• TASK OBJECTIVE
With the records below as your source, retype each line exactly from the top down to the line that contains "Transcript, with fillers: vous", and include that line.

• RECORD SET
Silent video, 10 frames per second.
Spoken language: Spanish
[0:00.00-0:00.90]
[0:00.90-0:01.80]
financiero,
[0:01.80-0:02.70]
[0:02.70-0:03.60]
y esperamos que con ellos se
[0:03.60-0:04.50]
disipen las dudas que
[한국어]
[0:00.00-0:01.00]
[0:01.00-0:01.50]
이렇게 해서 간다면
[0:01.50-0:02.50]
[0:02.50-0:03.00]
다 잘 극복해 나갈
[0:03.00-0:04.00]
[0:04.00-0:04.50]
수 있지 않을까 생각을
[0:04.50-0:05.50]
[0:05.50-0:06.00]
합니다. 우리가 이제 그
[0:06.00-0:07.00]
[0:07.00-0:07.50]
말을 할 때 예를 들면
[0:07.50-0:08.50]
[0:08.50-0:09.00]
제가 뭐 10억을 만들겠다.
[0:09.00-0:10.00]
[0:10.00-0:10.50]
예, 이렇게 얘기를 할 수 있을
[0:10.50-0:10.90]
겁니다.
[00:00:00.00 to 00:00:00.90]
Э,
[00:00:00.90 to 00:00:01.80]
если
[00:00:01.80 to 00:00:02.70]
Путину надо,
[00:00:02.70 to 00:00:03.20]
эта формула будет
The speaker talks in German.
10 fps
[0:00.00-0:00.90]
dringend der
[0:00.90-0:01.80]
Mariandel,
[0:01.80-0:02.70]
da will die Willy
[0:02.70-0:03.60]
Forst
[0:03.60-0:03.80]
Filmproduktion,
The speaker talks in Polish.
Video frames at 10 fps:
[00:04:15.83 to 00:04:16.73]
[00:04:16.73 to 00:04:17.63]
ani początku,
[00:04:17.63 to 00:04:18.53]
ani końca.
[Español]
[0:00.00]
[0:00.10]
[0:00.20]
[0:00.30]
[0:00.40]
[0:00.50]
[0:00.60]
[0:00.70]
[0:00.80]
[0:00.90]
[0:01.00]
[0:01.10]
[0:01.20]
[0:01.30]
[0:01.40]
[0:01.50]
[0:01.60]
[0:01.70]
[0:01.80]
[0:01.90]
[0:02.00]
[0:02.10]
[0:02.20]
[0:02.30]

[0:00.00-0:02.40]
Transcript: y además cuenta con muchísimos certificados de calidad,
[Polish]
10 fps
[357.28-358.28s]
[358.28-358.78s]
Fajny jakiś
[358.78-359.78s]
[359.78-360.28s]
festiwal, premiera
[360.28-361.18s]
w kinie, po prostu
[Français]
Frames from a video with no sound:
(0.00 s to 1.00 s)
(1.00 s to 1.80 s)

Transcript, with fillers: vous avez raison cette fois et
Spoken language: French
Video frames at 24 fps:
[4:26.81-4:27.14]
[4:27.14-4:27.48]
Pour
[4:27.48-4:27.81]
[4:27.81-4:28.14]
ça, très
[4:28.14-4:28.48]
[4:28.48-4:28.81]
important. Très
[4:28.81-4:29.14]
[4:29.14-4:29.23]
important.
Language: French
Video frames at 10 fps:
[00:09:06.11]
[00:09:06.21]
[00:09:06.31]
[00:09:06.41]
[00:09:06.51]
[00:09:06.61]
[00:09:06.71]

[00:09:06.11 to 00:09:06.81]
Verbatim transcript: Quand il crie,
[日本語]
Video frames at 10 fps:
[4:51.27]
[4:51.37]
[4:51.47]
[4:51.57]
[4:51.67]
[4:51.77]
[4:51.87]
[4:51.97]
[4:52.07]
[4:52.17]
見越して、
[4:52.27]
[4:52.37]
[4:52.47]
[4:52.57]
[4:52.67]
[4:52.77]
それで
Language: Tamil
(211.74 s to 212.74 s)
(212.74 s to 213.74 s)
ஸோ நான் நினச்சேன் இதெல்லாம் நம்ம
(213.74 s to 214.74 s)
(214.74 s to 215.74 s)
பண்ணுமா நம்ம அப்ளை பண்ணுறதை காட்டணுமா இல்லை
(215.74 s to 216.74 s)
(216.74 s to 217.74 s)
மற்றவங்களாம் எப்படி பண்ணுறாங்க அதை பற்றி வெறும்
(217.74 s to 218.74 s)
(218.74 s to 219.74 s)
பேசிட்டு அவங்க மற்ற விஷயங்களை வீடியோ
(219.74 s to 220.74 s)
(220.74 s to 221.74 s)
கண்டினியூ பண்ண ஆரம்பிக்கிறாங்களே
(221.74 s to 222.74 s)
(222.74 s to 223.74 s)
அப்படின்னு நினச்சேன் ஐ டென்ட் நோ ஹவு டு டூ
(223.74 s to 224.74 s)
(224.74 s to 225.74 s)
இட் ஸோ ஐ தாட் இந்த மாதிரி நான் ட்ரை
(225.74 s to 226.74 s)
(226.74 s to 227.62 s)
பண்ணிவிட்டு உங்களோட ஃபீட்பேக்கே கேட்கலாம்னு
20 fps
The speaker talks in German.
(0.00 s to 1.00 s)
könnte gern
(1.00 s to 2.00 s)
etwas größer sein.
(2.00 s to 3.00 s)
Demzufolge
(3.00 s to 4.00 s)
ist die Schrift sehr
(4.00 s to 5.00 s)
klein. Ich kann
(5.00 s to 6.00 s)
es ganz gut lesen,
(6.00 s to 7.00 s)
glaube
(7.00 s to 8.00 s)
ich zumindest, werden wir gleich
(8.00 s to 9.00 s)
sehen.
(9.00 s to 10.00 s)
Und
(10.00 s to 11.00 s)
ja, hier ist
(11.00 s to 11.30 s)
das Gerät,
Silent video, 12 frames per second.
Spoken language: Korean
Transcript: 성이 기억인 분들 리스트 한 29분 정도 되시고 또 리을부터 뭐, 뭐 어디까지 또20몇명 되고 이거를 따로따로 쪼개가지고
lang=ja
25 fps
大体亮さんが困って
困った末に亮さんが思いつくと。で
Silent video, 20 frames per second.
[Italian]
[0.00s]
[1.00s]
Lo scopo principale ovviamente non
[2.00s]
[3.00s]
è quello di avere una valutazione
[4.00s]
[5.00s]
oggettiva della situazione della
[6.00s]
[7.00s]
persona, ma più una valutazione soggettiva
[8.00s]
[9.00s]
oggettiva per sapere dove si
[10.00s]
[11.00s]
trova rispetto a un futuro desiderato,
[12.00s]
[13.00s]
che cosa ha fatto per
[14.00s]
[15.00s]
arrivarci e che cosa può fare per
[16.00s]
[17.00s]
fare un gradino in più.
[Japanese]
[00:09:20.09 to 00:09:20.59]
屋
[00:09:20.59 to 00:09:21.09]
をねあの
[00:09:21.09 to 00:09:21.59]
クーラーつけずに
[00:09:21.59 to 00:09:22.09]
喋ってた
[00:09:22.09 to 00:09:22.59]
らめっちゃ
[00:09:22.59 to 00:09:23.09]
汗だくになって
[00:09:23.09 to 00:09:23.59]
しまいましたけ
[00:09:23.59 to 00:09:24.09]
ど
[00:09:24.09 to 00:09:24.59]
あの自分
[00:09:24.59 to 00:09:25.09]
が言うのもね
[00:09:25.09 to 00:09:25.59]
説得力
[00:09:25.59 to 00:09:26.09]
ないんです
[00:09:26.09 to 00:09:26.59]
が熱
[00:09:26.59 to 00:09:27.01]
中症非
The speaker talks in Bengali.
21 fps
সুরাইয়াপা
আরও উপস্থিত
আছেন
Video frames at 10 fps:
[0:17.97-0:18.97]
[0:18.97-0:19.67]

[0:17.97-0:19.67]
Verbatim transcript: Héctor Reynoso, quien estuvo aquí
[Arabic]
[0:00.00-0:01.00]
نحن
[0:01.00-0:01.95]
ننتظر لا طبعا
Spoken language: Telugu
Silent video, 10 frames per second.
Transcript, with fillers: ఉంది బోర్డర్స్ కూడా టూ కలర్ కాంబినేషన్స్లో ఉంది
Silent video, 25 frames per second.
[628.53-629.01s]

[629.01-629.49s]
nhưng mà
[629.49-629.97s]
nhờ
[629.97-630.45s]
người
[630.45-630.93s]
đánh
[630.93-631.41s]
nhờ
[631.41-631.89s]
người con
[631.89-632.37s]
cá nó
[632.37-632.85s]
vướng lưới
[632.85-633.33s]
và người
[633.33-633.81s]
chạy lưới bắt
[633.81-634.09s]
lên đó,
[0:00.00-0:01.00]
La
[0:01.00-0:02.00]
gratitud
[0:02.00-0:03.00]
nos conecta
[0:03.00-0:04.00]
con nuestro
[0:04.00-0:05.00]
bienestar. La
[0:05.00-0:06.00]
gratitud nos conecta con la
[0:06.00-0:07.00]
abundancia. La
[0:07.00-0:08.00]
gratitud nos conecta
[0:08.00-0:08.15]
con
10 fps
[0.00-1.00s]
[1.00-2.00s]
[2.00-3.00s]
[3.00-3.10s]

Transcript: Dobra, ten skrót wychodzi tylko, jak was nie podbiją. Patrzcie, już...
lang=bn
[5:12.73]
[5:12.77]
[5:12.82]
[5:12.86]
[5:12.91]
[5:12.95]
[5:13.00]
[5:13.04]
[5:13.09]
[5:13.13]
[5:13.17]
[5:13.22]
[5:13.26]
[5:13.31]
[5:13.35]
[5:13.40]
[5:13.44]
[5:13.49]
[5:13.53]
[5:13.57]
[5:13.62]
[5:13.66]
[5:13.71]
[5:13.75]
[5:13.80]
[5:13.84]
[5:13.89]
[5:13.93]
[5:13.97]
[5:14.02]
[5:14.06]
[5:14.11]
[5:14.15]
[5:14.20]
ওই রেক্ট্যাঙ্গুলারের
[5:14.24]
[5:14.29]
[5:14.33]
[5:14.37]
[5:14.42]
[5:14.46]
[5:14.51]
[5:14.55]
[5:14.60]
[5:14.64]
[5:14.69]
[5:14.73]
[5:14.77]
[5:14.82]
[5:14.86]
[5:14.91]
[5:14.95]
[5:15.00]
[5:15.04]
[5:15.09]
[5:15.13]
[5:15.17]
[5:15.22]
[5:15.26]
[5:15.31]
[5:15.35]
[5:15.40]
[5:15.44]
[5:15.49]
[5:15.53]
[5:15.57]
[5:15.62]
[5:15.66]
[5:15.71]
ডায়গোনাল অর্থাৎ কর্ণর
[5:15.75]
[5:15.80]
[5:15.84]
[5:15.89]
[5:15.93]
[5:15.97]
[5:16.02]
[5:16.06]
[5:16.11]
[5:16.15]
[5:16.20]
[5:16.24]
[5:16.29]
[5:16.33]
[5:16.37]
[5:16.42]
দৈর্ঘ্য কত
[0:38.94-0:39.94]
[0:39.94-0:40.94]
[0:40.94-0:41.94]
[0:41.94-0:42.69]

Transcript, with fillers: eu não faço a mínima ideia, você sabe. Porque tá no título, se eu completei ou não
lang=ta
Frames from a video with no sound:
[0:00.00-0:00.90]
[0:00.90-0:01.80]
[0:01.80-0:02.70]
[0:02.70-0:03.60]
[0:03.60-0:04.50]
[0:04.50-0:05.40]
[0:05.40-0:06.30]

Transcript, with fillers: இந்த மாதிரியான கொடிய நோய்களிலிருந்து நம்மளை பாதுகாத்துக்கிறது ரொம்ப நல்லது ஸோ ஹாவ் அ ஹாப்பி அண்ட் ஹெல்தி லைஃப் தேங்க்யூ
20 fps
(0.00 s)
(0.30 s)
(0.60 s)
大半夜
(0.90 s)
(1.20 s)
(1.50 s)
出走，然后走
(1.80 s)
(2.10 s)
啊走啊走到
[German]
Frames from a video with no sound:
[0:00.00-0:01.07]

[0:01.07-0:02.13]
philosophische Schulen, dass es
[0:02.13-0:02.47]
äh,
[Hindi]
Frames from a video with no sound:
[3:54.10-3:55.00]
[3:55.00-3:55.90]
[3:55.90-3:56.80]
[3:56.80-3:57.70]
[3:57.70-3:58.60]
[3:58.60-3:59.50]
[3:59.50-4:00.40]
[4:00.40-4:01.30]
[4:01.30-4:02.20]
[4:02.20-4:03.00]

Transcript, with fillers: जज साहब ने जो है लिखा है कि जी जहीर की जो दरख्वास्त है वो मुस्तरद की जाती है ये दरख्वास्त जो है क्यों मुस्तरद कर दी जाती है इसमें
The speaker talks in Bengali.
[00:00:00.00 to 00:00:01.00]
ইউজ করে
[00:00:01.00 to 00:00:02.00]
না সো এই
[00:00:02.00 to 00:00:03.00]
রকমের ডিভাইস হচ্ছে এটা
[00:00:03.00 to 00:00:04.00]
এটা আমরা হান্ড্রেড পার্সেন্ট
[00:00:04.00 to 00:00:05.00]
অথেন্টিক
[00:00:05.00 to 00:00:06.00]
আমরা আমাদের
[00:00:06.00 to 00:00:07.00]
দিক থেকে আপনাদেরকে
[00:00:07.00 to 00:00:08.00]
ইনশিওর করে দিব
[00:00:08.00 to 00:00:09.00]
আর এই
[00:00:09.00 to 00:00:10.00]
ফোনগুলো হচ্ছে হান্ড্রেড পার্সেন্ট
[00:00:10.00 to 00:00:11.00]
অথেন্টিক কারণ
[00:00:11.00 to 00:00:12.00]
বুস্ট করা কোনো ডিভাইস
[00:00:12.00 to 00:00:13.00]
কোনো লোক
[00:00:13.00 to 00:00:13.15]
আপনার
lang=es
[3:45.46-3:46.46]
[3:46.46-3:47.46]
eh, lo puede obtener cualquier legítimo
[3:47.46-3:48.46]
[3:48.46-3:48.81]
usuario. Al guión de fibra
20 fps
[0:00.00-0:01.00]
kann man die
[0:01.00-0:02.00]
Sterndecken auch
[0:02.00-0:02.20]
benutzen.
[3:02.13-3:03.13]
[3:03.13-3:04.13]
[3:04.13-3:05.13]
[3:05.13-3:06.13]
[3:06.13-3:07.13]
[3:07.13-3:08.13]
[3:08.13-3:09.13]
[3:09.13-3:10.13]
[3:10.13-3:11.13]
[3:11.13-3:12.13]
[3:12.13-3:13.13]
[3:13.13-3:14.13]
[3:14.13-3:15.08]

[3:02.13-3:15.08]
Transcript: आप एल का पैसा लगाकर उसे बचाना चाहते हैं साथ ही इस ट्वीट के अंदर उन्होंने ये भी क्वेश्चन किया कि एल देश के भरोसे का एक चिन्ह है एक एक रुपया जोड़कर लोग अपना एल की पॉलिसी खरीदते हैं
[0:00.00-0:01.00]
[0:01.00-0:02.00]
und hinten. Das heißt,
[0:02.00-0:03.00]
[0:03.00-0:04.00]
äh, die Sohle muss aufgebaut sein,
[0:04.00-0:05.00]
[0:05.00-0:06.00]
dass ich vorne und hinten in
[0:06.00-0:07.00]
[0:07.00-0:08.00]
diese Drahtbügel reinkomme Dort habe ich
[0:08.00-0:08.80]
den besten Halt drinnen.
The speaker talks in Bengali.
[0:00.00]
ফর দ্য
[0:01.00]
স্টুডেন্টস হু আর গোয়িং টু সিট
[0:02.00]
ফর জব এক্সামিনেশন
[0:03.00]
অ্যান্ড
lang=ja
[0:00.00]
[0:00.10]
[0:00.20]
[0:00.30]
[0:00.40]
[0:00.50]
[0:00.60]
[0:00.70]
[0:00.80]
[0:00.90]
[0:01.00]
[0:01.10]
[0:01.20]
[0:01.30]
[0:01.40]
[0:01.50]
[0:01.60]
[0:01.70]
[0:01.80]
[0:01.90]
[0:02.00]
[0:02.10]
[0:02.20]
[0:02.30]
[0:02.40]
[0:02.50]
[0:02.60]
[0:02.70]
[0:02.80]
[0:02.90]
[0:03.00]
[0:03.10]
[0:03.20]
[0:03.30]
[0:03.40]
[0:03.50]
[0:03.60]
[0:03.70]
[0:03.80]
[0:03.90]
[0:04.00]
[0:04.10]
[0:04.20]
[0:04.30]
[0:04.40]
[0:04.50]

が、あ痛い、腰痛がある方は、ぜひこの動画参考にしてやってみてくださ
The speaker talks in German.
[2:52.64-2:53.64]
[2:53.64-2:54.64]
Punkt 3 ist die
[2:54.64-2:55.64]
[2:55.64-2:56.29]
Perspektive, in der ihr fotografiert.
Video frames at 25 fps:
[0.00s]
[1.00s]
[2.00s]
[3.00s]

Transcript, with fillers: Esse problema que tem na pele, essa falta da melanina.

• TASK OUTPUT
Silent video, 10 frames per second.
Spoken language: Spanish
[0:00.00-0:00.90]
[0:00.90-0:01.80]
financiero,
[0:01.80-0:02.70]
[0:02.70-0:03.60]
y esperamos que con ellos se
[0:03.60-0:04.50]
disipen las dudas que
[한국어]
[0:00.00-0:01.00]
[0:01.00-0:01.50]
이렇게 해서 간다면
[0:01.50-0:02.50]
[0:02.50-0:03.00]
다 잘 극복해 나갈
[0:03.00-0:04.00]
[0:04.00-0:04.50]
수 있지 않을까 생각을
[0:04.50-0:05.50]
[0:05.50-0:06.00]
합니다. 우리가 이제 그
[0:06.00-0:07.00]
[0:07.00-0:07.50]
말을 할 때 예를 들면
[0:07.50-0:08.50]
[0:08.50-0:09.00]
제가 뭐 10억을 만들겠다.
[0:09.00-0:10.00]
[0:10.00-0:10.50]
예, 이렇게 얘기를 할 수 있을
[0:10.50-0:10.90]
겁니다.
[00:00:00.00 to 00:00:00.90]
Э,
[00:00:00.90 to 00:00:01.80]
если
[00:00:01.80 to 00:00:02.70]
Путину надо,
[00:00:02.70 to 00:00:03.20]
эта формула будет
The speaker talks in German.
10 fps
[0:00.00-0:00.90]
dringend der
[0:00.90-0:01.80]
Mariandel,
[0:01.80-0:02.70]
da will die Willy
[0:02.70-0:03.60]
Forst
[0:03.60-0:03.80]
Filmproduktion,
The speaker talks in Polish.
Video frames at 10 fps:
[00:04:15.83 to 00:04:16.73]
[00:04:16.73 to 00:04:17.63]
ani początku,
[00:04:17.63 to 00:04:18.53]
ani końca.
[Español]
[0:00.00]
[0:00.10]
[0:00.20]
[0:00.30]
[0:00.40]
[0:00.50]
[0:00.60]
[0:00.70]
[0:00.80]
[0:00.90]
[0:01.00]
[0:01.10]
[0:01.20]
[0:01.30]
[0:01.40]
[0:01.50]
[0:01.60]
[0:01.70]
[0:01.80]
[0:01.90]
[0:02.00]
[0:02.10]
[0:02.20]
[0:02.30]

[0:00.00-0:02.40]
Transcript: y además cuenta con muchísimos certificados de calidad,
[Polish]
10 fps
[357.28-358.28s]
[358.28-358.78s]
Fajny jakiś
[358.78-359.78s]
[359.78-360.28s]
festiwal, premiera
[360.28-361.18s]
w kinie, po prostu
[Français]
Frames from a video with no sound:
(0.00 s to 1.00 s)
(1.00 s to 1.80 s)

Transcript, with fillers: vous avez raison cette fois et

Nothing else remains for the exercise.